International Journal of Innovation and Technology Management
- Discipline: Engineering, Management, Business, Design, Innovation, Computer Science
- Language: English

Publication details
- Publisher: World Scientific (Singapore)

Standard abbreviations
- ISO 4: Int. J. Innov. Technol. Manag.

Indexing
- ISSN: 0219-8770 (print) 1793-6950 (web)

Links
- Journal homepage;

= International Journal of Innovation and Technology Management =

The International Journal of Innovation and Technology Management was launched in 2004 and is published by World Scientific. It focuses on the "managerial issues and challenges brought about by the increasing pace of technological advancement globally". The current editor in chief is Jin Chen (Tsinghua University, China).

The main emphasis of the International Journal of Innovation and Technology Management is on the promotion and discussion of excellent research on technological innovation. As a platform for reporting, sharing, as well as exchanging ideas, IJITM encourages novel research findings, industry best practices, and reports on recent trends. In particular, the journal focuses on managerial issues and challenges (and ways to address them) motivated through the increasing pace of technological advancement globally. This international and interdisciplinary research dimension is emphasized in order to promote greater exchange between researchers of different disciplines as well as cultural and national backgrounds.
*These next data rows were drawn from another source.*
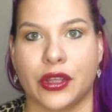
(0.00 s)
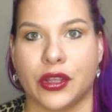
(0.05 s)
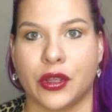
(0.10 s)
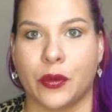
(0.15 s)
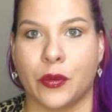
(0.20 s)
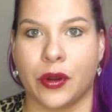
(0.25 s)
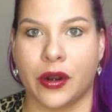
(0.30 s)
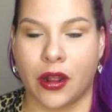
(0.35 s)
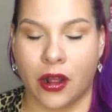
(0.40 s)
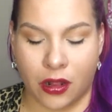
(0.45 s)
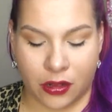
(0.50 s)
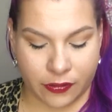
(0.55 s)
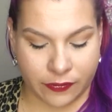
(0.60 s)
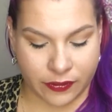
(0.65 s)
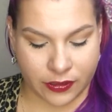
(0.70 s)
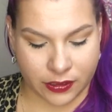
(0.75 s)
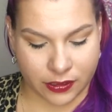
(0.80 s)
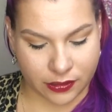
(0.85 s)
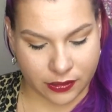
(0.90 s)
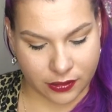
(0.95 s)
you what all of
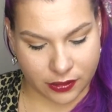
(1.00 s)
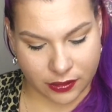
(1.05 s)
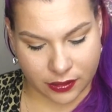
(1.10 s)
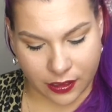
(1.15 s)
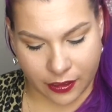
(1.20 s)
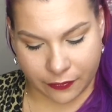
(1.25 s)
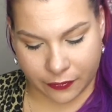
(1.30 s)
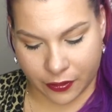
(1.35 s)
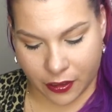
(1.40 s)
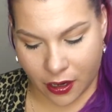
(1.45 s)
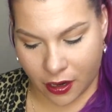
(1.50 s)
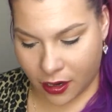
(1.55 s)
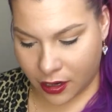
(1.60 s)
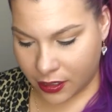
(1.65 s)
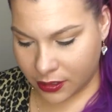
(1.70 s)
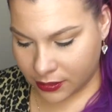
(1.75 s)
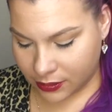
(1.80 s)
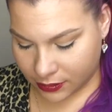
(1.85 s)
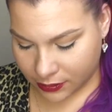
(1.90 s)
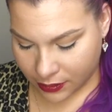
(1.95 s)
this stuff
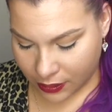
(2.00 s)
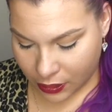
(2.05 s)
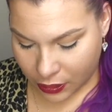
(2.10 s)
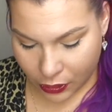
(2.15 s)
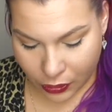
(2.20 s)
cost.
This double-blind peer-reviewed journal encompasses all facets of the process of technological innovation from idea generation, conceptualization of new products and processes, R&D activities, and commercial application. Research on all firm sizes, from entrepreneurial ventures, small and medium-sized enterprises (SMEs), as well as large organizations, is welcome.

== Abstracting and indexing ==
The journal is abstracted and indexed in the Scopus, Inspec, Emerging Sources Citation Index and Chartered Association of Business Schools' Academic Journal Guide (ABS).